▶ _ABOUT THIS TASK_
With the pictures left out, restate exactly the part below that opens with the line containing "[00:00:00.00 to 00:00:00.20]" and closes with the line containing "[00:00:01.40 to 00:00:01.60]".

▶ _THE DATA_
========================================

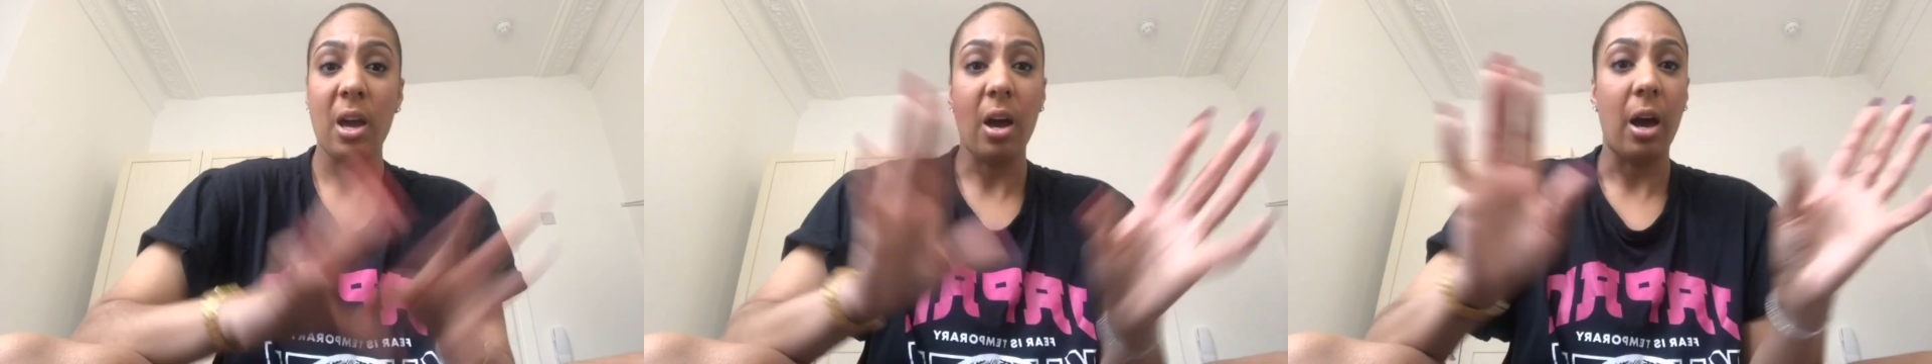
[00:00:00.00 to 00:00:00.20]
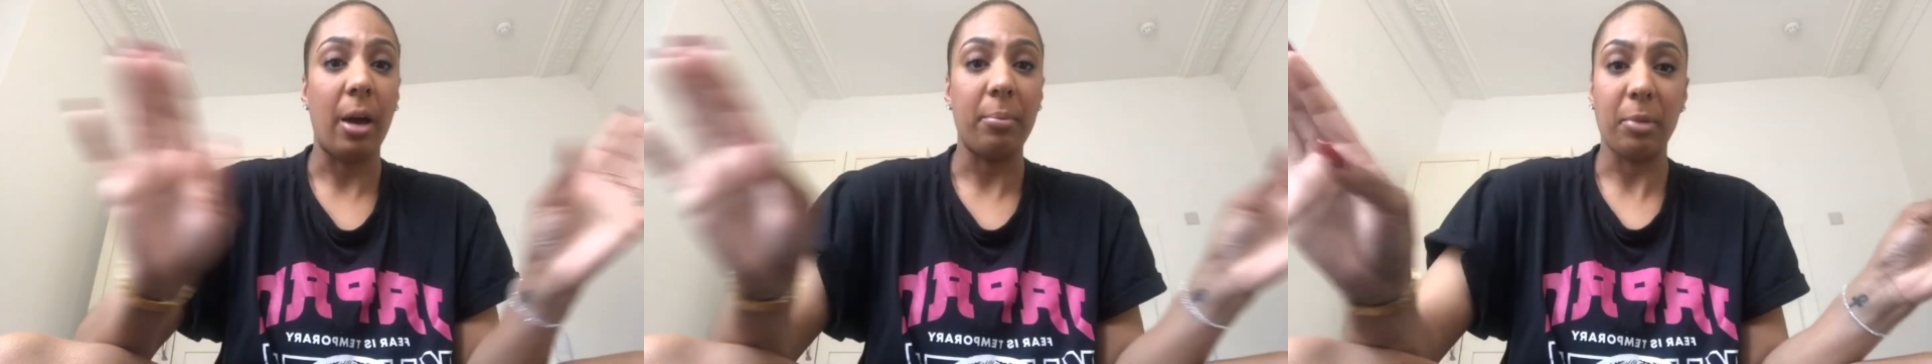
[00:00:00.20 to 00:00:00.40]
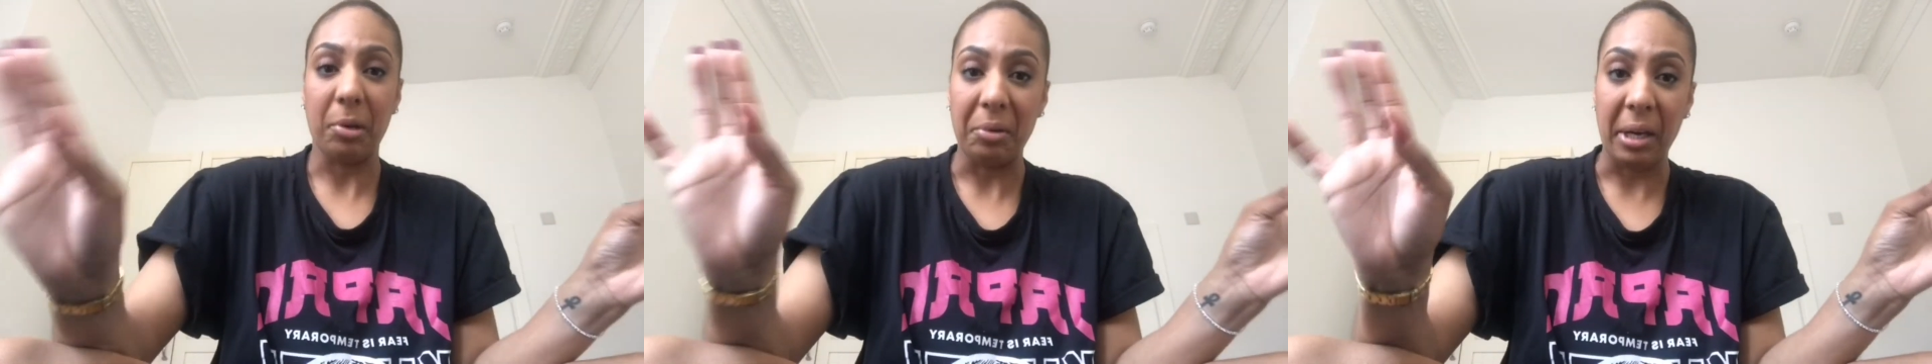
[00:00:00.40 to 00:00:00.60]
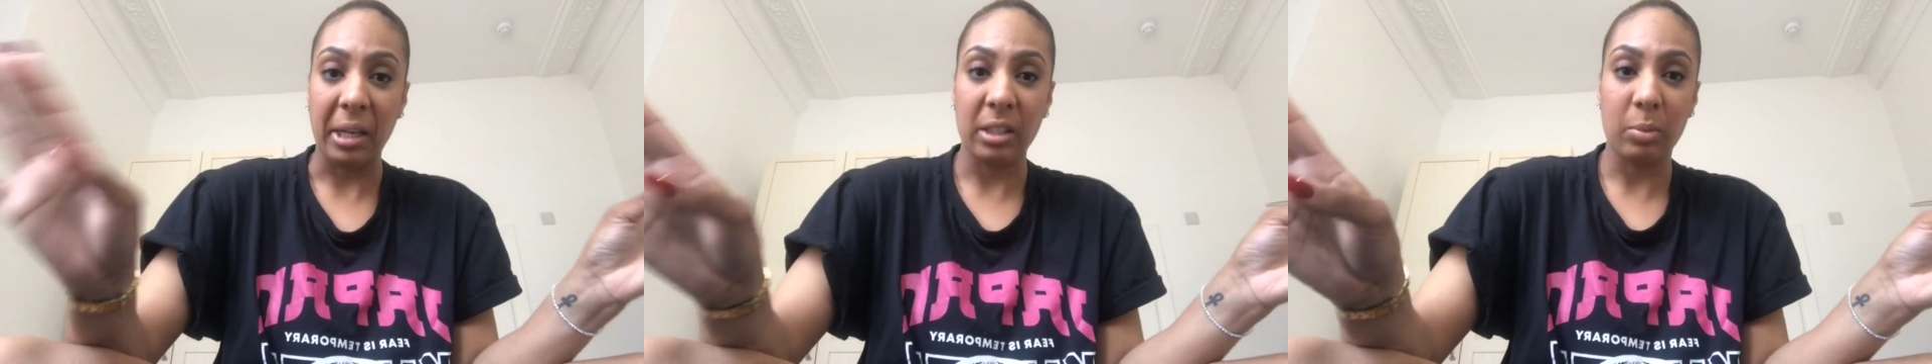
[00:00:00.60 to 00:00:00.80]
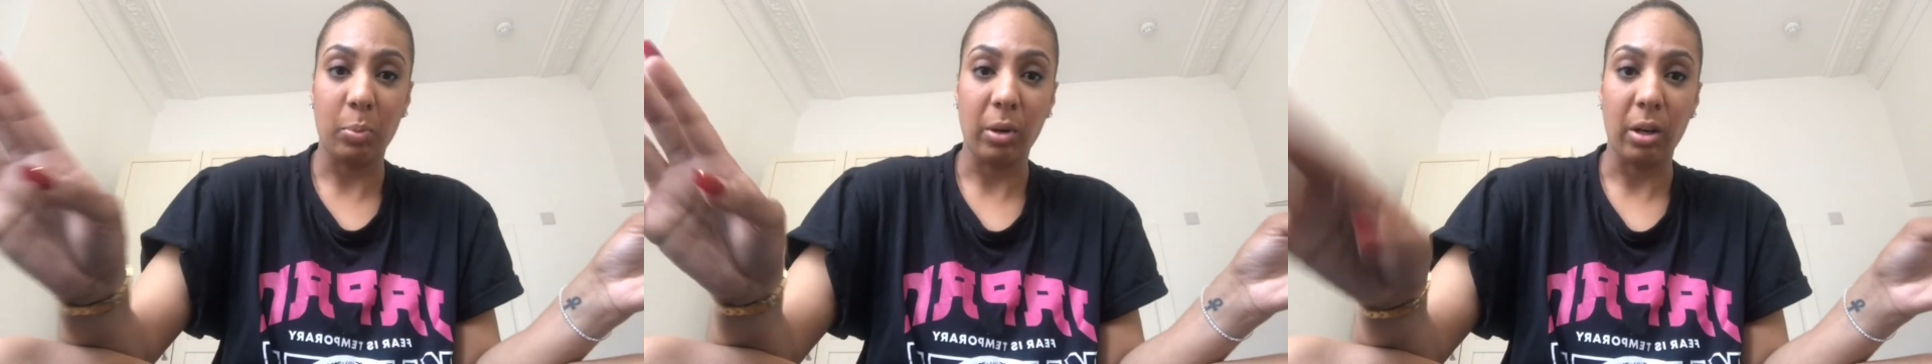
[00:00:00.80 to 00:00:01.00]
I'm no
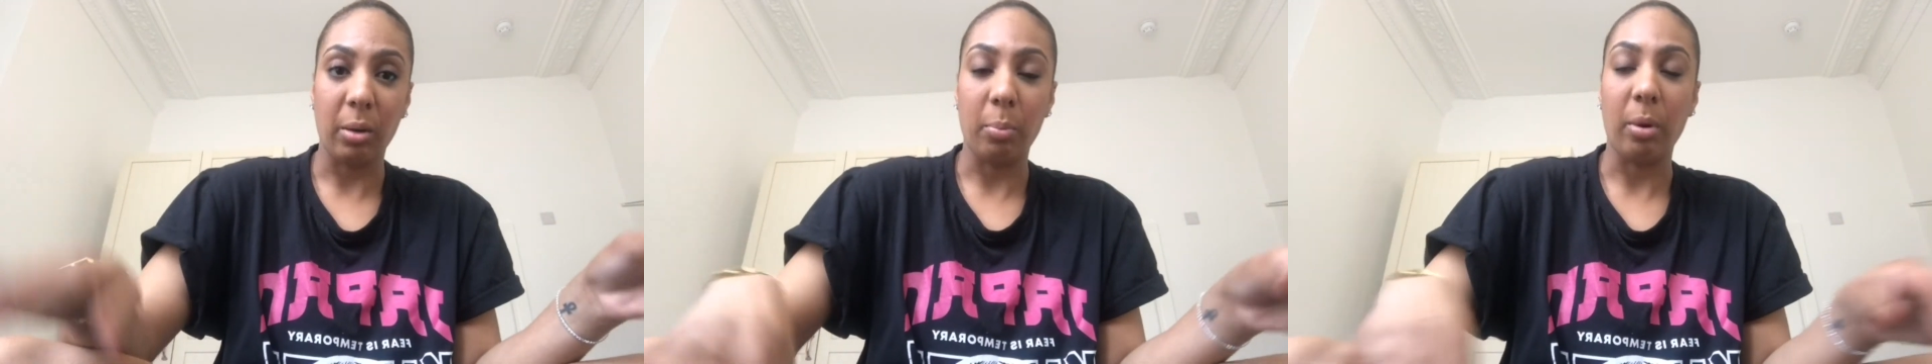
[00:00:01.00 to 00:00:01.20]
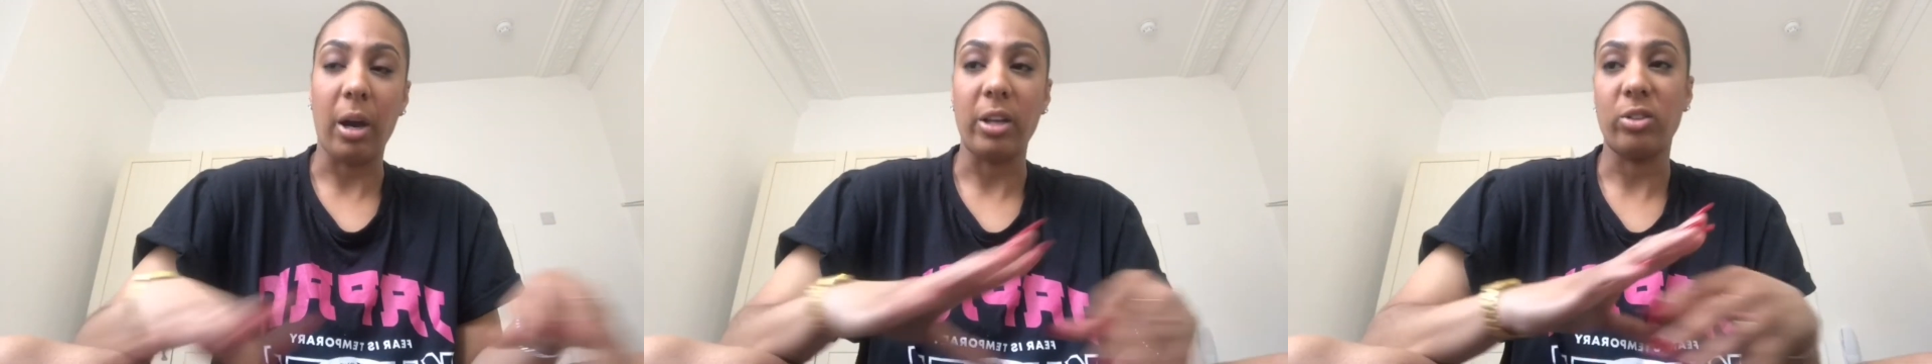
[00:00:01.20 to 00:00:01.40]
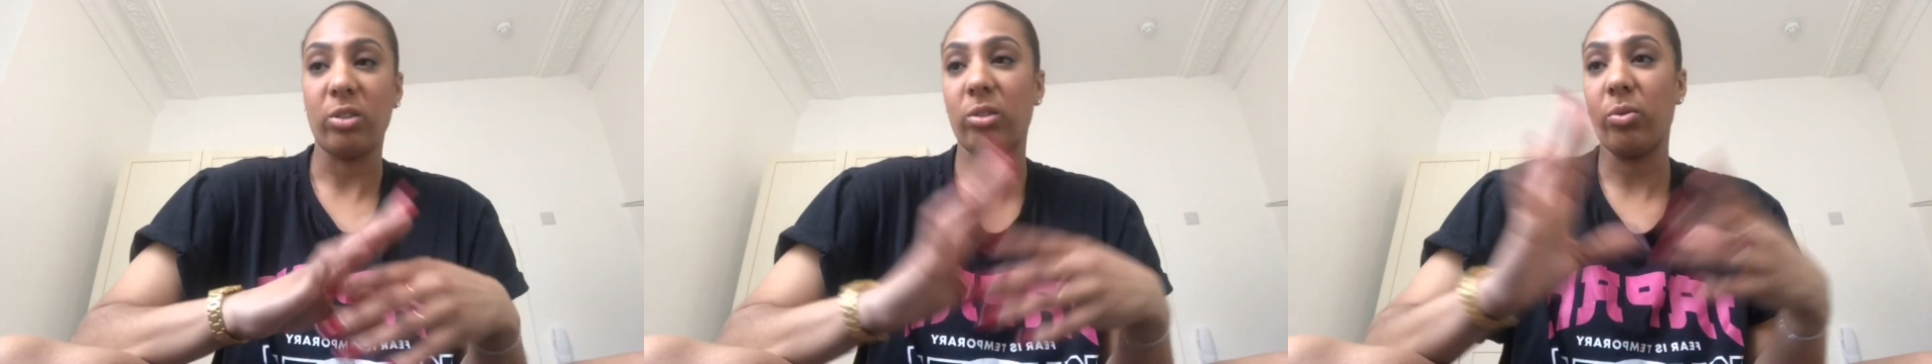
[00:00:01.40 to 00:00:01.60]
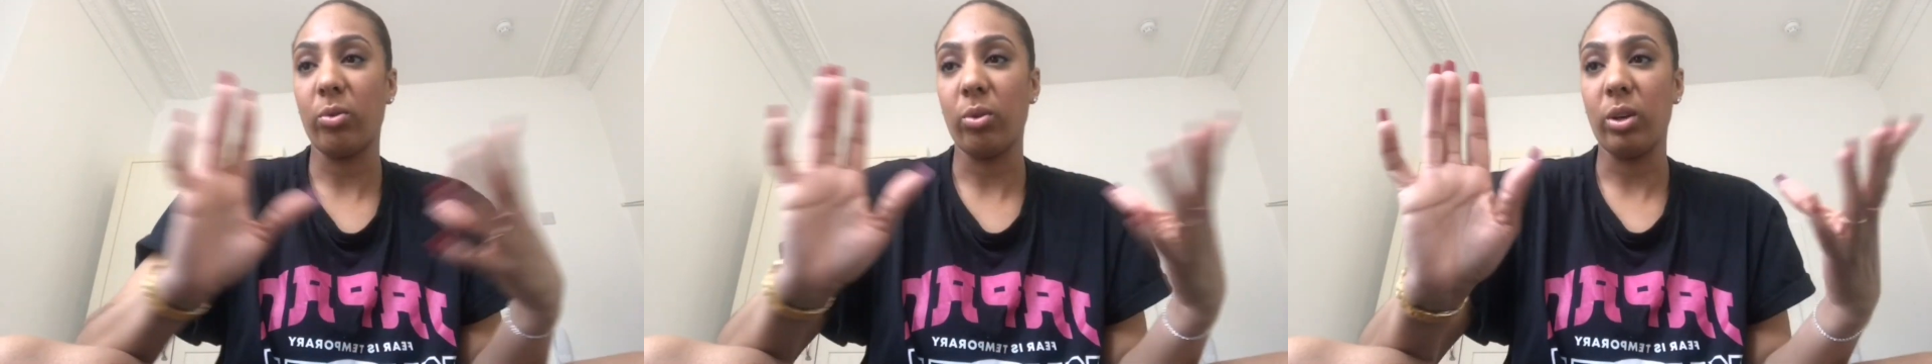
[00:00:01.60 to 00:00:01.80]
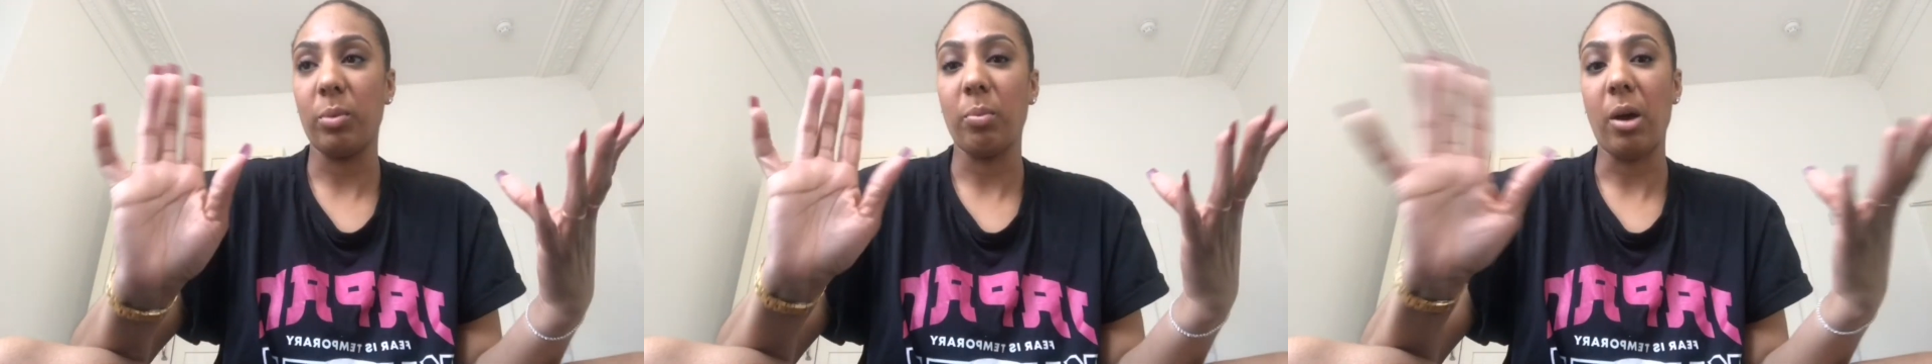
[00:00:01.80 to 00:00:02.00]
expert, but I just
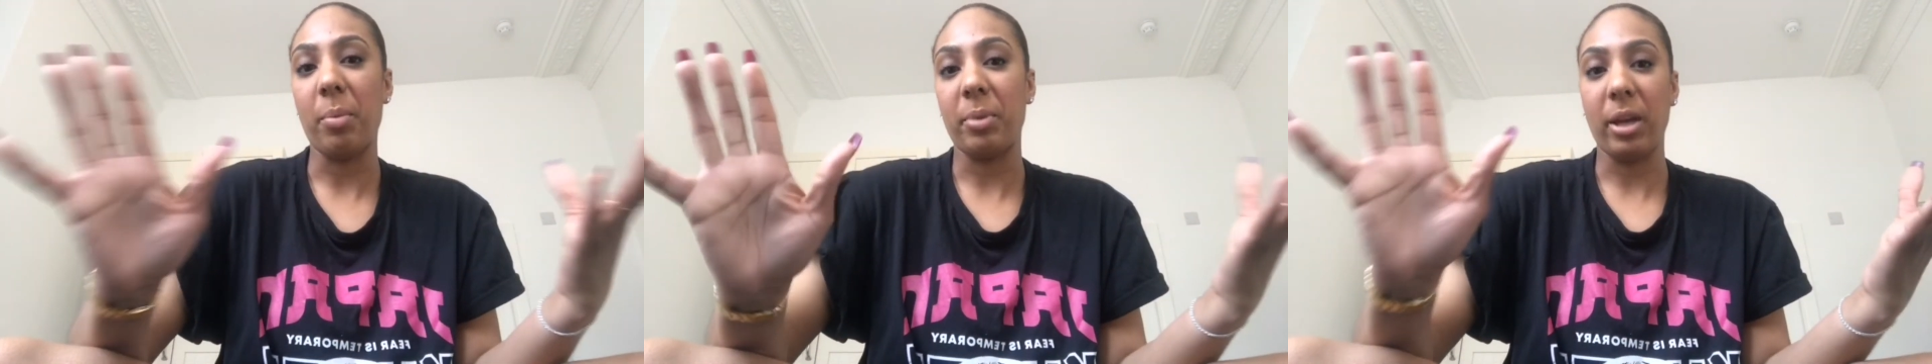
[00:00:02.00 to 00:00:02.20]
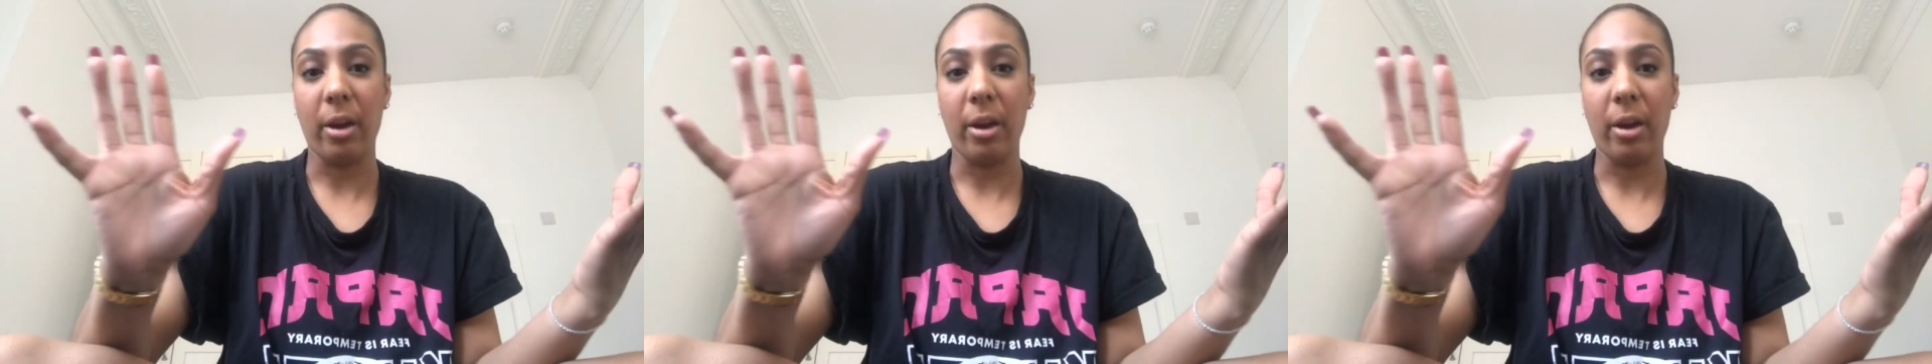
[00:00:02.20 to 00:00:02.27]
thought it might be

========================================

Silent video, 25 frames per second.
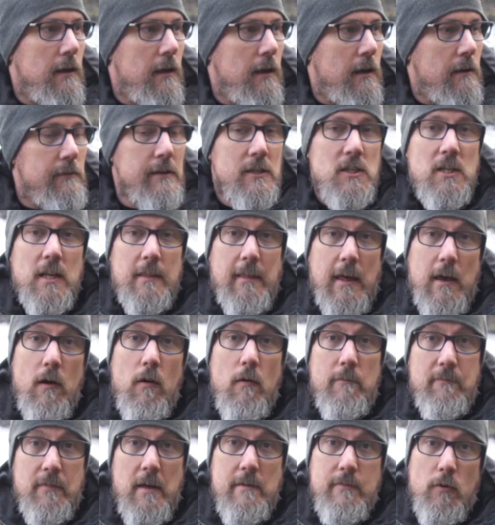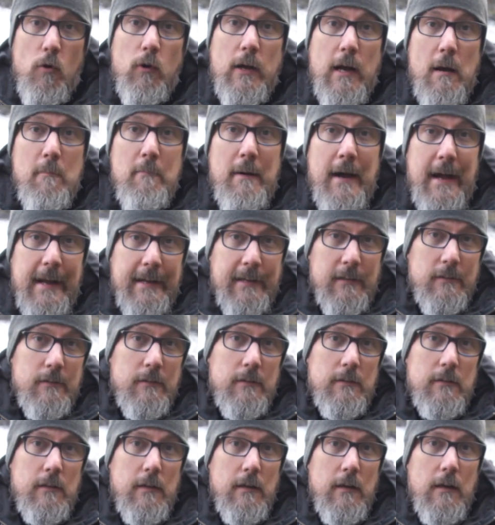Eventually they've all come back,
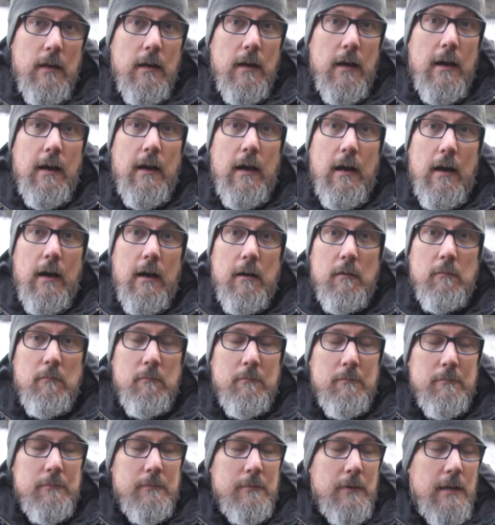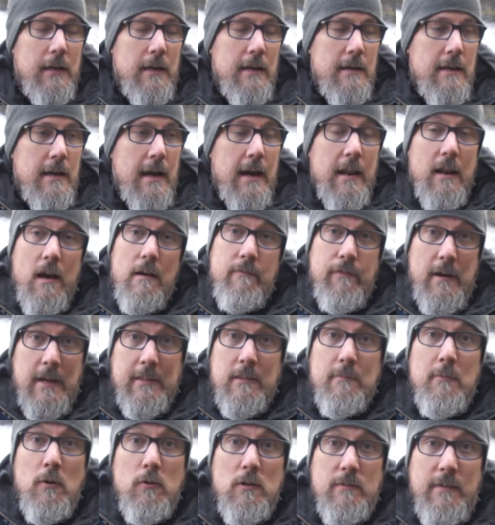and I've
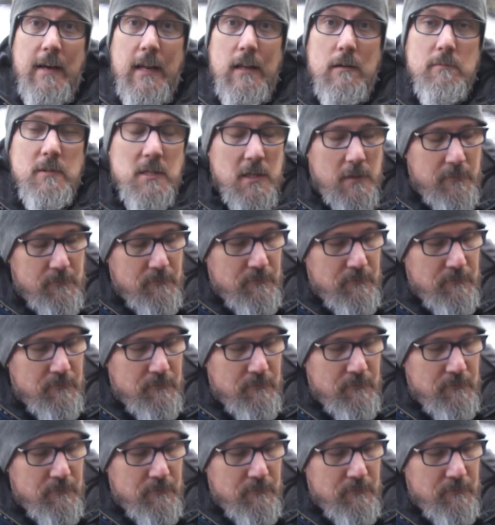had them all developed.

========================================

▶ _OUTPUT OF THE EXERCISE_
[00:00:00.00 to 00:00:00.20]
[00:00:00.20 to 00:00:00.40]
[00:00:00.40 to 00:00:00.60]
[00:00:00.60 to 00:00:00.80]
[00:00:00.80 to 00:00:01.00]
I'm no
[00:00:01.00 to 00:00:01.20]
[00:00:01.20 to 00:00:01.40]
[00:00:01.40 to 00:00:01.60]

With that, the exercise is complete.